Sadler’s Wells was sparsely populated for the London opening of Rambert’s programme of three short works. Perhaps it’s a sign of how hard it is to get audiences back to live dance. Perhaps it reveals Rambert’s difficulties in remaking its mark as the UK’s foremost contemporary dance company under a new director, Benoit Swan Pouffer, who took charge at the end of 2018. Or maybe its normal audience were watching Rangers lose the Europa League final.

Whatever the reason, those who stayed away missed a treat. Rambert’s dancers are always sensational. Here they were dancing works that stretched and showcased their talent.

Ben Duke’s new piece, Cerberus, was the centrepiece and the highlight, revealing all the originality that Duke has displayed in creations for his own company, Lost Dog, combining his wit and invention with some sumptuous steps. (Pippa Duke and Winifred Burnet-Smith are credited as assistant choreographers.)

It begins with a fake public address announcement, for all the people who haven’t had “the time or the expertise” to access their online programmes. This is a show that will depict a journey through life; the dancer’s arrival on stage will mark her birth, her exit her death. “It’s at times like this that I wonder if I’ve chosen the right profession,” says the disembodied voice.

What we see is Aishwarya Raut in feathers and elaborate black dress pulled by a rope, skittering from one side of the stage to the other, as onstage percussionist Romarna Campbell plays. Arms waving, frail legs struggling to resist the rope’s momentum, Raut looks like an exotic bird as she vanishes into the wings. A panicked director (Antonello Sangirardi) appears; stage left, he says in voluble, translated Italian, has become “a sort of portal to the afterlife”.
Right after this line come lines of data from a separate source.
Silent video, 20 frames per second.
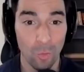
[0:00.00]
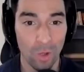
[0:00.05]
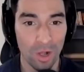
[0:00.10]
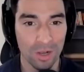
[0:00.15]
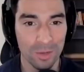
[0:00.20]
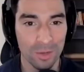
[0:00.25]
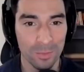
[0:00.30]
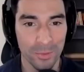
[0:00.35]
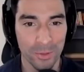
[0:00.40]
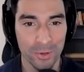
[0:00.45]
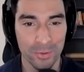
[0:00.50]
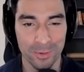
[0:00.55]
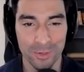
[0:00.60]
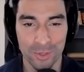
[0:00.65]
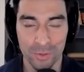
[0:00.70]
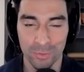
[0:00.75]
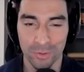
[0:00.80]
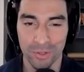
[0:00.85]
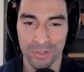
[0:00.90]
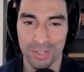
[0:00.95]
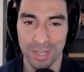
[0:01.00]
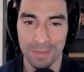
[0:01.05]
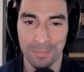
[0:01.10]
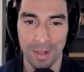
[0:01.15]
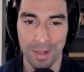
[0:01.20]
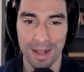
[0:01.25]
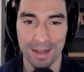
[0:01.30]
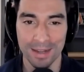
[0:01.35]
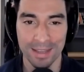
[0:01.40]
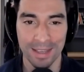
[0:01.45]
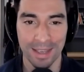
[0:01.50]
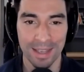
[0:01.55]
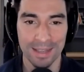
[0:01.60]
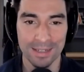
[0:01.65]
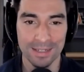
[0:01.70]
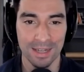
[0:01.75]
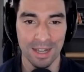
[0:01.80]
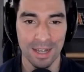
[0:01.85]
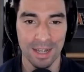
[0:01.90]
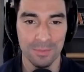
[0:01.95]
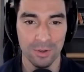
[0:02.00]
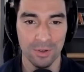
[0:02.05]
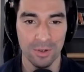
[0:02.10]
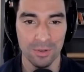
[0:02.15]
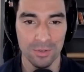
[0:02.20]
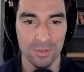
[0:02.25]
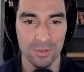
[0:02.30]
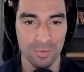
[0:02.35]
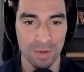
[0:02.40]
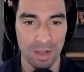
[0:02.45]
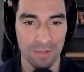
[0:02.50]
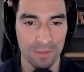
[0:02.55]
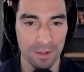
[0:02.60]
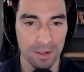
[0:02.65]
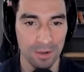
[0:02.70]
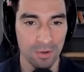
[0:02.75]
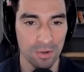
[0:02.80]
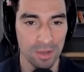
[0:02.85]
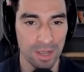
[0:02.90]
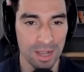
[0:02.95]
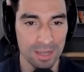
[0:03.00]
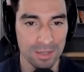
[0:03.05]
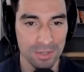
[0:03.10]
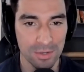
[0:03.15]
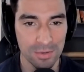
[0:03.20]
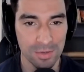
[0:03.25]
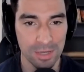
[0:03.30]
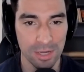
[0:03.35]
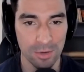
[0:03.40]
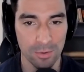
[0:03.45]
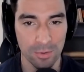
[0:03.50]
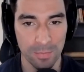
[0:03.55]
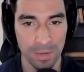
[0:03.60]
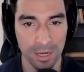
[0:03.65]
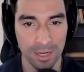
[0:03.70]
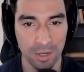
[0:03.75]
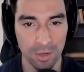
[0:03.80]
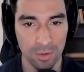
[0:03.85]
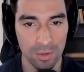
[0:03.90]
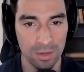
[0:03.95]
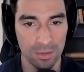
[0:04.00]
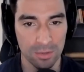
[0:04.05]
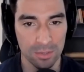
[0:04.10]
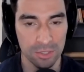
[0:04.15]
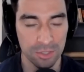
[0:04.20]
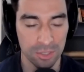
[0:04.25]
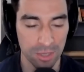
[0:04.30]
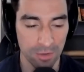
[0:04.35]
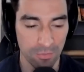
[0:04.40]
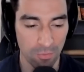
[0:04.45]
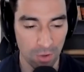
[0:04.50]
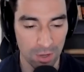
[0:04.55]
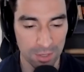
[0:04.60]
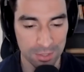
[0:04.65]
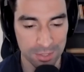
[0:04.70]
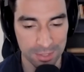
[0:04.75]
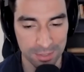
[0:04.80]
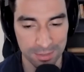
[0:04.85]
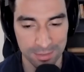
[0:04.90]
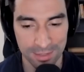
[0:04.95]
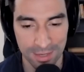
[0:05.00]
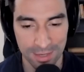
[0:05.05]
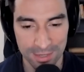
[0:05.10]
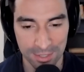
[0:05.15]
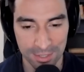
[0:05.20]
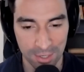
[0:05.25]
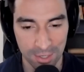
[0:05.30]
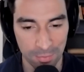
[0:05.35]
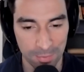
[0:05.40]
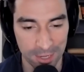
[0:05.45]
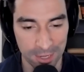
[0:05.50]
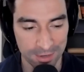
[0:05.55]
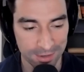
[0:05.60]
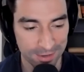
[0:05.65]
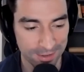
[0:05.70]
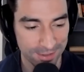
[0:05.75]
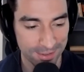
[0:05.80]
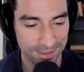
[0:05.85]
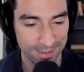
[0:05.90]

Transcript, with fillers: Welcome to the Commercial Real Estate Podcast. I'm your host, Raphael Collazo, here with my co host, Jeff Walston. How's it going, man?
Thereafter, he struggles to stop people being sucked into oblivion until finally, like Orpheus, he walks off to save them. Duke sets wave after wave of dancers across the space in horizontal lines and vividly imagined variations on the theme. Sometimes they move like mad things, with different walks and little twitches of the shoulders; sometimes they slouch or are concealed by smoke. At one point, a lifeless body is passed from hand to hand.

Max Day, Guillaume Queau and Jonathan Wade of Rambert in Alonzo King’s Following the Subtle Current Upstream.
Max Day, Guillaume Queau and Jonathan Wade of Rambert in Alonzo King’s Following the Subtle Current Upstream. Photograph: Camilla Greenwell

It’s mysterious, beautiful and perfectly judged, from Jackie Shemesh’s subtle lighting to Eleanor Bull’s sophisticated, funereal costumes to music that mixes live singing and guitar with recording to heart-stopping effect. Like all Duke’s best work, it is incredibly funny and yet profound; there’s a melancholy pall hanging over the whole thing at the inevitability of ultimate oblivion.

This fine piece is bookended by two good ones. Imre and Marne van Opstal’s Eye Candy, which opens the programme, is a dark, clever work about body image that was originally premiered online but looks more impressive live. Alonzo King’s Following the Subtle Current Upstream concludes the evening, ending on a note of muscular, percussive joy.

It’s a real bonus to see King’s work; he is huge in the US but rarely spotted here, and the elegance and sophistication of his choreography, full of sharp jumps and confidently shifting patterns, makes you long to see more. The dancers are, throughout, superb.